__Task to complete__
If a record contains a picture, skip the picture and transcribe the rest exactly.

__Given information__
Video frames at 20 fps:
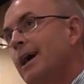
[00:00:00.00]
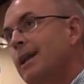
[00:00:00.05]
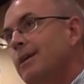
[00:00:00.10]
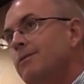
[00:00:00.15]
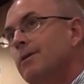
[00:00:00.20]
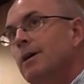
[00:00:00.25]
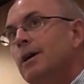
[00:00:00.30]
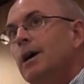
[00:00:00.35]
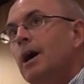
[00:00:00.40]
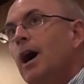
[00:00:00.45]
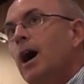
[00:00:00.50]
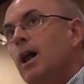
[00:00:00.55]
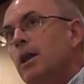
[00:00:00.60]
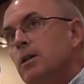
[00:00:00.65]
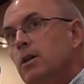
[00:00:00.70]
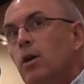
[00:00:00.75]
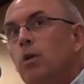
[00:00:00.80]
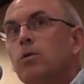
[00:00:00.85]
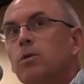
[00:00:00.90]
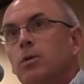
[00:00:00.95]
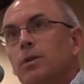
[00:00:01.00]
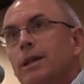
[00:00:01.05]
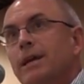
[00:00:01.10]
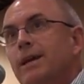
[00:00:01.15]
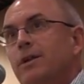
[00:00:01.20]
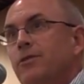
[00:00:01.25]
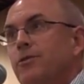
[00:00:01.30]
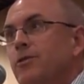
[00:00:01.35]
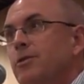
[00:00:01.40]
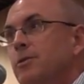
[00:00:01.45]
kind of a local
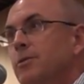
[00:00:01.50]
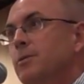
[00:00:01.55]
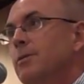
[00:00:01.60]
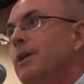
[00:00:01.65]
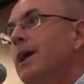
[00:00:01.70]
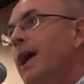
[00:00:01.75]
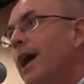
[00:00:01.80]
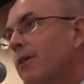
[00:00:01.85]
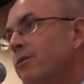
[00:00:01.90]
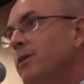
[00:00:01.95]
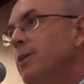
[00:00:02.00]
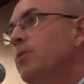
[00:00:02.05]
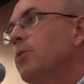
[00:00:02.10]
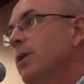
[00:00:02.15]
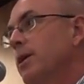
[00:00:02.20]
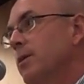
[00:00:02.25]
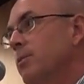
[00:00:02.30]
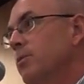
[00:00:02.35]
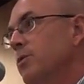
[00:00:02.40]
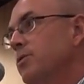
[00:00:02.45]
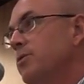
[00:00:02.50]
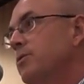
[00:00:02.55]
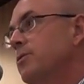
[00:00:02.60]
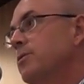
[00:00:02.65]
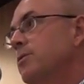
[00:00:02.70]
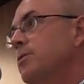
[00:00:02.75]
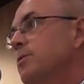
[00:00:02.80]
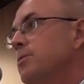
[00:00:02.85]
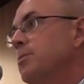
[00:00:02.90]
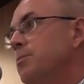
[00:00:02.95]
issue. Everyone
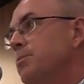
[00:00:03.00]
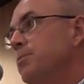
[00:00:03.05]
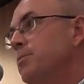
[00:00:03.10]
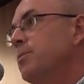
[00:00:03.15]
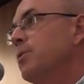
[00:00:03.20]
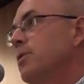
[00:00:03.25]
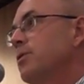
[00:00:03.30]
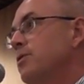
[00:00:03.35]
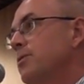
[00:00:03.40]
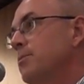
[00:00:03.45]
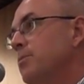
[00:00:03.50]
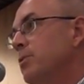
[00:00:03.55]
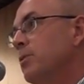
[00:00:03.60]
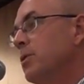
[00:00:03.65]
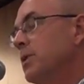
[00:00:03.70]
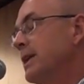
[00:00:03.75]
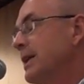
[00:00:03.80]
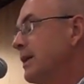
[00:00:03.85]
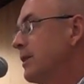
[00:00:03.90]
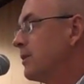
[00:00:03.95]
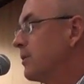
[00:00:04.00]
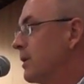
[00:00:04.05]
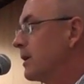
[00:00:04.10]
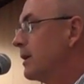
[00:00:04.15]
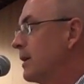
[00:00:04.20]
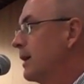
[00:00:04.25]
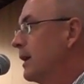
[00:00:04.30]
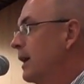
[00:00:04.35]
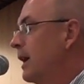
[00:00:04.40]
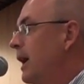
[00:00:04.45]
was pulled into it.
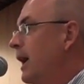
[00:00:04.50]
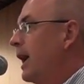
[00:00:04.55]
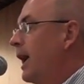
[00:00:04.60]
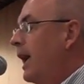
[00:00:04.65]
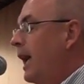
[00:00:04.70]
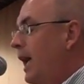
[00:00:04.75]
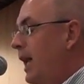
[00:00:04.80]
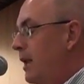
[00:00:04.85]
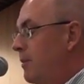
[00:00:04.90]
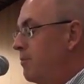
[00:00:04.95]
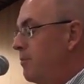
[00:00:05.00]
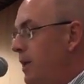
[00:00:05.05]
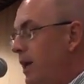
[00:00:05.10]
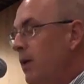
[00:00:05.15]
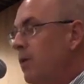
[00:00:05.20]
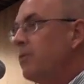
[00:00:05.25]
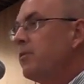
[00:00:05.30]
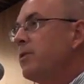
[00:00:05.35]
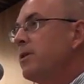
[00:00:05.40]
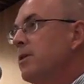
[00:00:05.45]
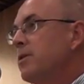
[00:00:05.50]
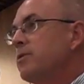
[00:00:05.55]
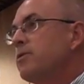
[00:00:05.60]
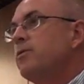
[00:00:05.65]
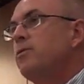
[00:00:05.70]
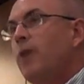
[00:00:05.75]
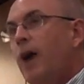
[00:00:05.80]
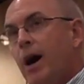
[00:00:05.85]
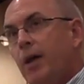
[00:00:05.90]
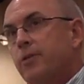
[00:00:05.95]
And Melville's
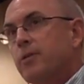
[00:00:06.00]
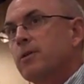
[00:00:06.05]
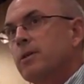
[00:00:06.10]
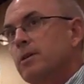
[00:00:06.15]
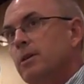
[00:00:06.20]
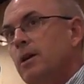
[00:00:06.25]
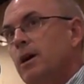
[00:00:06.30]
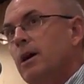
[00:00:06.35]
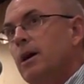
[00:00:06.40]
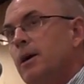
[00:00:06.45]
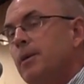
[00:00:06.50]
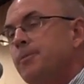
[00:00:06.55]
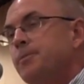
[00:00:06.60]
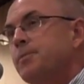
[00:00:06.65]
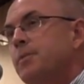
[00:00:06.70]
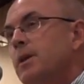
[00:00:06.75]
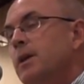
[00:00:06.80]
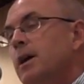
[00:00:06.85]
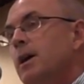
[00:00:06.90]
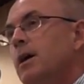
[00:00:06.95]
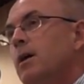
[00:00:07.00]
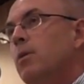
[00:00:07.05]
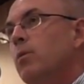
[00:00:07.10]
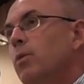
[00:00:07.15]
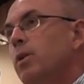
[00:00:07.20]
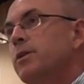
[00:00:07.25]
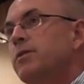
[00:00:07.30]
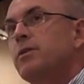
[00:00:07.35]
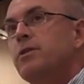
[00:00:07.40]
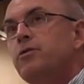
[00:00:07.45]
father-in-law
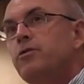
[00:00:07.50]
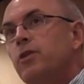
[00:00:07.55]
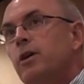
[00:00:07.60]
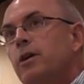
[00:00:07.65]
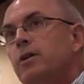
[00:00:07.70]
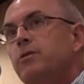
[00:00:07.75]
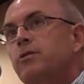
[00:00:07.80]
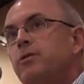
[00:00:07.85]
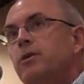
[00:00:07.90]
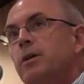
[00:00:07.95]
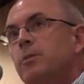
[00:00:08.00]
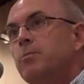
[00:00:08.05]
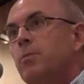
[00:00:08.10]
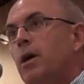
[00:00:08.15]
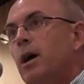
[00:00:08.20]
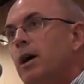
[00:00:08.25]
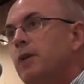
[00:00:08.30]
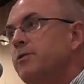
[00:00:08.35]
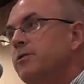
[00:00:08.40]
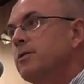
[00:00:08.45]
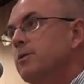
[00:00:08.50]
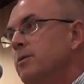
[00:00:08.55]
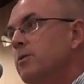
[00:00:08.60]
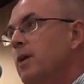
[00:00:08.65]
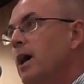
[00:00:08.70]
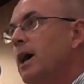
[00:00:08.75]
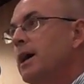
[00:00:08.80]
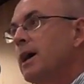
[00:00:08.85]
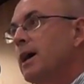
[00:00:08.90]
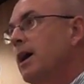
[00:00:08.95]
was a judge in Boston who
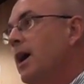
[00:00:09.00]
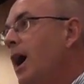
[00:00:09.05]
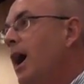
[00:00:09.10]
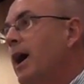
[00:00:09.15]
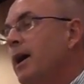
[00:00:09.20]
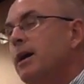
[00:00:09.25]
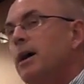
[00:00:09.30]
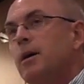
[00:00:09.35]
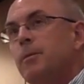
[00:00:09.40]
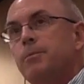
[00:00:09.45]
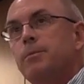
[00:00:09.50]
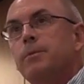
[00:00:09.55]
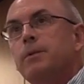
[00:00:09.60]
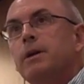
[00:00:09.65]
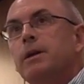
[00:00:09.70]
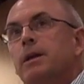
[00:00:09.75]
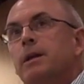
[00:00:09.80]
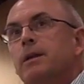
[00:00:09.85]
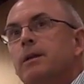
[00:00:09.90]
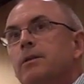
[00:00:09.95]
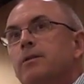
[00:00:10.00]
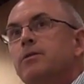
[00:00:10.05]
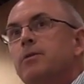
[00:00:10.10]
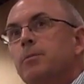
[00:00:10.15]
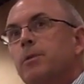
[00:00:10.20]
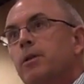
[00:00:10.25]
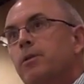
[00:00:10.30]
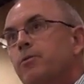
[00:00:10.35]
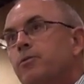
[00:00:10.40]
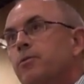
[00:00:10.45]
got caught up in some
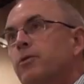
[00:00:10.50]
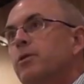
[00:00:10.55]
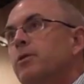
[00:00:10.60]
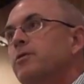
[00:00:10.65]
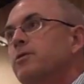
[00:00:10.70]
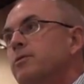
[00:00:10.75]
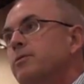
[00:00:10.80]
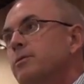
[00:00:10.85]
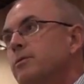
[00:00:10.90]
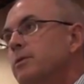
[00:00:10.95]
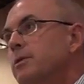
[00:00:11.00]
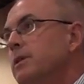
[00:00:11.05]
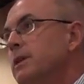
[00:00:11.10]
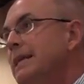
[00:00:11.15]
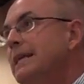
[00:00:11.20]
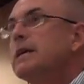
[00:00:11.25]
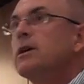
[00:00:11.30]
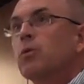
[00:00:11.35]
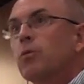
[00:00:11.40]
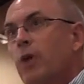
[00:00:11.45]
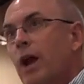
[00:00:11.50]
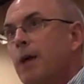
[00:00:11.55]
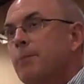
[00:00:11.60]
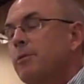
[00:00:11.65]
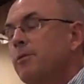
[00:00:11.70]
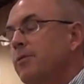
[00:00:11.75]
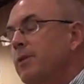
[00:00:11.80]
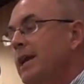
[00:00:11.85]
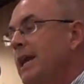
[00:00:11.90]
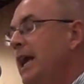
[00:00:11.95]
of the first legal
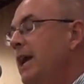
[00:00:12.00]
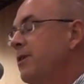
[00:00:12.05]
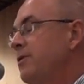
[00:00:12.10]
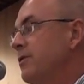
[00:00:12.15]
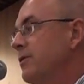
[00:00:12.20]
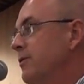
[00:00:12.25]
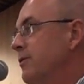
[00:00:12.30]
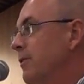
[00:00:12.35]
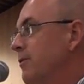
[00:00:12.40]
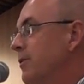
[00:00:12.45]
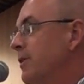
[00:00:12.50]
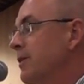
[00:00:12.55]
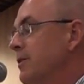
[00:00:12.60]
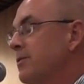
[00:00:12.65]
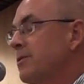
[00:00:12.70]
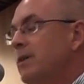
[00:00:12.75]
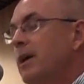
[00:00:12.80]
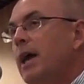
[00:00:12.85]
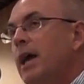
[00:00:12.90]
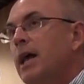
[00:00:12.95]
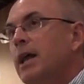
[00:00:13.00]
ramifications of this.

__Final answer__
Video frames at 20 fps:
[00:00:00.00]
[00:00:00.05]
[00:00:00.10]
[00:00:00.15]
[00:00:00.20]
[00:00:00.25]
[00:00:00.30]
[00:00:00.35]
[00:00:00.40]
[00:00:00.45]
[00:00:00.50]
[00:00:00.55]
[00:00:00.60]
[00:00:00.65]
[00:00:00.70]
[00:00:00.75]
[00:00:00.80]
[00:00:00.85]
[00:00:00.90]
[00:00:00.95]
[00:00:01.00]
[00:00:01.05]
[00:00:01.10]
[00:00:01.15]
[00:00:01.20]
[00:00:01.25]
[00:00:01.30]
[00:00:01.35]
[00:00:01.40]
[00:00:01.45]
kind of a local
[00:00:01.50]
[00:00:01.55]
[00:00:01.60]
[00:00:01.65]
[00:00:01.70]
[00:00:01.75]
[00:00:01.80]
[00:00:01.85]
[00:00:01.90]
[00:00:01.95]
[00:00:02.00]
[00:00:02.05]
[00:00:02.10]
[00:00:02.15]
[00:00:02.20]
[00:00:02.25]
[00:00:02.30]
[00:00:02.35]
[00:00:02.40]
[00:00:02.45]
[00:00:02.50]
[00:00:02.55]
[00:00:02.60]
[00:00:02.65]
[00:00:02.70]
[00:00:02.75]
[00:00:02.80]
[00:00:02.85]
[00:00:02.90]
[00:00:02.95]
issue. Everyone
[00:00:03.00]
[00:00:03.05]
[00:00:03.10]
[00:00:03.15]
[00:00:03.20]
[00:00:03.25]
[00:00:03.30]
[00:00:03.35]
[00:00:03.40]
[00:00:03.45]
[00:00:03.50]
[00:00:03.55]
[00:00:03.60]
[00:00:03.65]
[00:00:03.70]
[00:00:03.75]
[00:00:03.80]
[00:00:03.85]
[00:00:03.90]
[00:00:03.95]
[00:00:04.00]
[00:00:04.05]
[00:00:04.10]
[00:00:04.15]
[00:00:04.20]
[00:00:04.25]
[00:00:04.30]
[00:00:04.35]
[00:00:04.40]
[00:00:04.45]
was pulled into it.
[00:00:04.50]
[00:00:04.55]
[00:00:04.60]
[00:00:04.65]
[00:00:04.70]
[00:00:04.75]
[00:00:04.80]
[00:00:04.85]
[00:00:04.90]
[00:00:04.95]
[00:00:05.00]
[00:00:05.05]
[00:00:05.10]
[00:00:05.15]
[00:00:05.20]
[00:00:05.25]
[00:00:05.30]
[00:00:05.35]
[00:00:05.40]
[00:00:05.45]
[00:00:05.50]
[00:00:05.55]
[00:00:05.60]
[00:00:05.65]
[00:00:05.70]
[00:00:05.75]
[00:00:05.80]
[00:00:05.85]
[00:00:05.90]
[00:00:05.95]
And Melville's
[00:00:06.00]
[00:00:06.05]
[00:00:06.10]
[00:00:06.15]
[00:00:06.20]
[00:00:06.25]
[00:00:06.30]
[00:00:06.35]
[00:00:06.40]
[00:00:06.45]
[00:00:06.50]
[00:00:06.55]
[00:00:06.60]
[00:00:06.65]
[00:00:06.70]
[00:00:06.75]
[00:00:06.80]
[00:00:06.85]
[00:00:06.90]
[00:00:06.95]
[00:00:07.00]
[00:00:07.05]
[00:00:07.10]
[00:00:07.15]
[00:00:07.20]
[00:00:07.25]
[00:00:07.30]
[00:00:07.35]
[00:00:07.40]
[00:00:07.45]
father-in-law
[00:00:07.50]
[00:00:07.55]
[00:00:07.60]
[00:00:07.65]
[00:00:07.70]
[00:00:07.75]
[00:00:07.80]
[00:00:07.85]
[00:00:07.90]
[00:00:07.95]
[00:00:08.00]
[00:00:08.05]
[00:00:08.10]
[00:00:08.15]
[00:00:08.20]
[00:00:08.25]
[00:00:08.30]
[00:00:08.35]
[00:00:08.40]
[00:00:08.45]
[00:00:08.50]
[00:00:08.55]
[00:00:08.60]
[00:00:08.65]
[00:00:08.70]
[00:00:08.75]
[00:00:08.80]
[00:00:08.85]
[00:00:08.90]
[00:00:08.95]
was a judge in Boston who
[00:00:09.00]
[00:00:09.05]
[00:00:09.10]
[00:00:09.15]
[00:00:09.20]
[00:00:09.25]
[00:00:09.30]
[00:00:09.35]
[00:00:09.40]
[00:00:09.45]
[00:00:09.50]
[00:00:09.55]
[00:00:09.60]
[00:00:09.65]
[00:00:09.70]
[00:00:09.75]
[00:00:09.80]
[00:00:09.85]
[00:00:09.90]
[00:00:09.95]
[00:00:10.00]
[00:00:10.05]
[00:00:10.10]
[00:00:10.15]
[00:00:10.20]
[00:00:10.25]
[00:00:10.30]
[00:00:10.35]
[00:00:10.40]
[00:00:10.45]
got caught up in some
[00:00:10.50]
[00:00:10.55]
[00:00:10.60]
[00:00:10.65]
[00:00:10.70]
[00:00:10.75]
[00:00:10.80]
[00:00:10.85]
[00:00:10.90]
[00:00:10.95]
[00:00:11.00]
[00:00:11.05]
[00:00:11.10]
[00:00:11.15]
[00:00:11.20]
[00:00:11.25]
[00:00:11.30]
[00:00:11.35]
[00:00:11.40]
[00:00:11.45]
[00:00:11.50]
[00:00:11.55]
[00:00:11.60]
[00:00:11.65]
[00:00:11.70]
[00:00:11.75]
[00:00:11.80]
[00:00:11.85]
[00:00:11.90]
[00:00:11.95]
of the first legal
[00:00:12.00]
[00:00:12.05]
[00:00:12.10]
[00:00:12.15]
[00:00:12.20]
[00:00:12.25]
[00:00:12.30]
[00:00:12.35]
[00:00:12.40]
[00:00:12.45]
[00:00:12.50]
[00:00:12.55]
[00:00:12.60]
[00:00:12.65]
[00:00:12.70]
[00:00:12.75]
[00:00:12.80]
[00:00:12.85]
[00:00:12.90]
[00:00:12.95]
[00:00:13.00]
ramifications of this.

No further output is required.